Normal software fails loud. It throws exceptions, returns 500s, drops connections. You find out fast. LLMs fail quiet. They return confident, well-formatted nonsense, and your users believe it. By the time you notice, you have a support ticket storm, a social media post, and a VP who wants to know what happened.
Observability for LLM apps isn't optional. It's the difference between shipping and sleeping. Here's the starter kit.
- Python 3.10+Same as the other tutorials.
- An LLM SDKOpenAI or Anthropic; we use OpenAI.
- Something to collect tracesJaeger, Grafana Tempo, Honeycomb, Datadog — any OTLP endpoint.
- 75 minutesYou can skim and still ship.
What you actually need to log
Everyone says "log everything." Nobody reads "everything." The minimum useful log per LLM call contains five things:
- Input — the prompt, the system message, the user's question.
- Output — what the model returned, verbatim.
- Metadata — model, temperature, user ID, conversation ID, timestamp.
- Performance — latency, tokens in/out, cost.
- Outcome — did the user thumbs-up? Did they retry? Did they rage-quit?
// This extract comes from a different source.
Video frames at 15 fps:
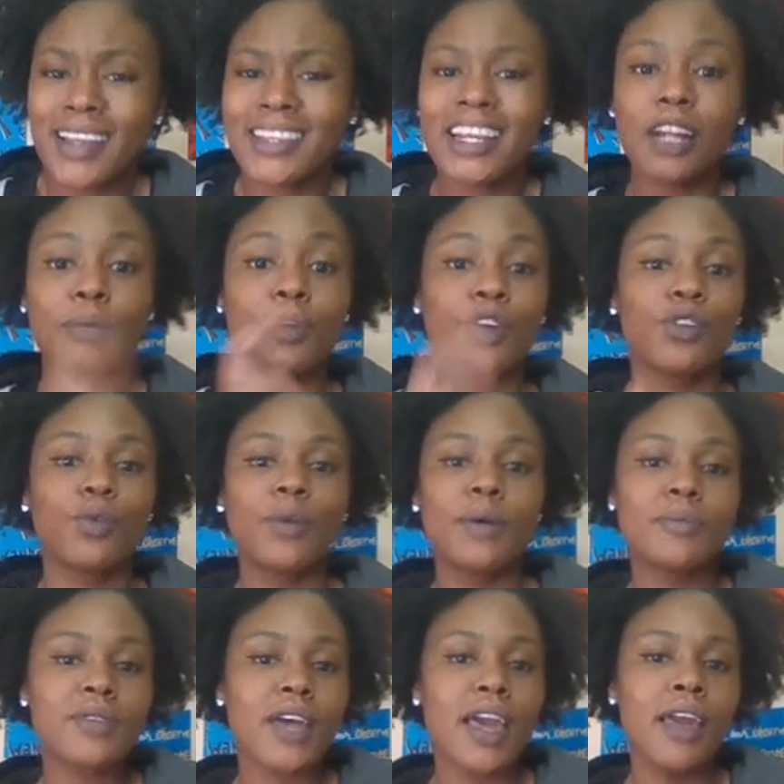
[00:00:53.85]
That'll be on the
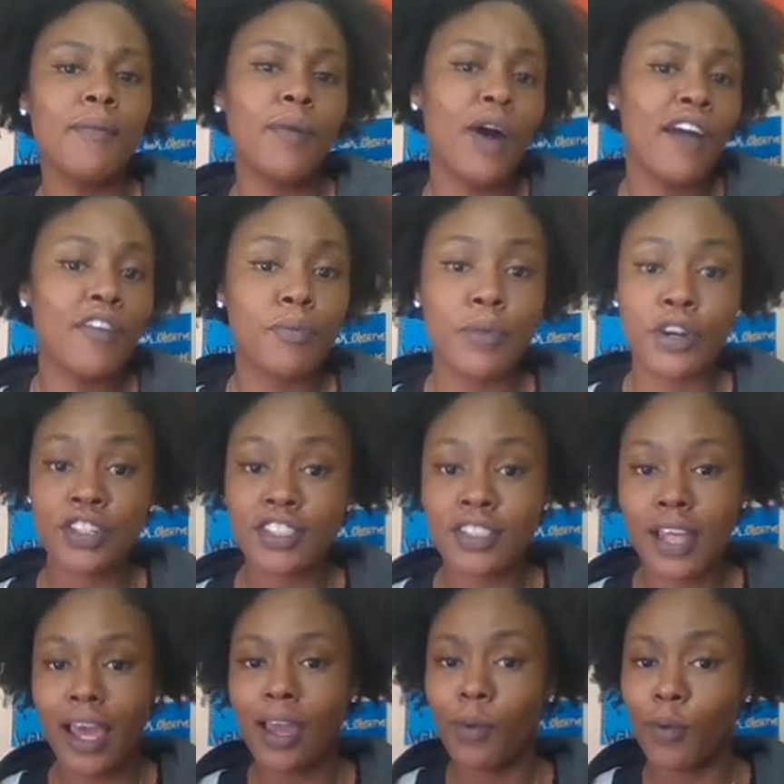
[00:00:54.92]
website. We'll have a merch site.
Five fields. If you have those five, you can answer almost any question about your system's behaviour. If you don't, you're guessing.
Structured logging
Start with structured JSON logs. No print() statements. Every log line is a JSON object with the same shape, so your log aggregator can index every field.
import json
import logging
import sys
import time
import uuid
class JSONFormatter(logging.Formatter):
def format(self, record):
payload = {
"ts": time.time(),
"level": record.levelname,
"msg": record.getMessage(),
}
if hasattr(record, "extra"):
payload.update(record.extra)
return json.dumps(payload)
logger = logging.getLogger("llm")
handler = logging.StreamHandler(sys.stdout)
handler.setFormatter(JSONFormatter())
logger.addHandler(handler)
logger.setLevel(logging.INFO)
def log_llm_call(event, **fields):
record = logger.makeRecord(
"llm", logging.INFO, __file__, 0, event, None, None,
)
record.extra = fields
logger.handle(record)
Now wrap your LLM calls:
from openai import OpenAI
client = OpenAI()
def ask(user_id, conversation_id, question):
call_id = str(uuid.uuid4())
t0 = time.time()
log_llm_call("llm.request",
call_id=call_id, user_id=user_id,
conversation_id=conversation_id, question=question)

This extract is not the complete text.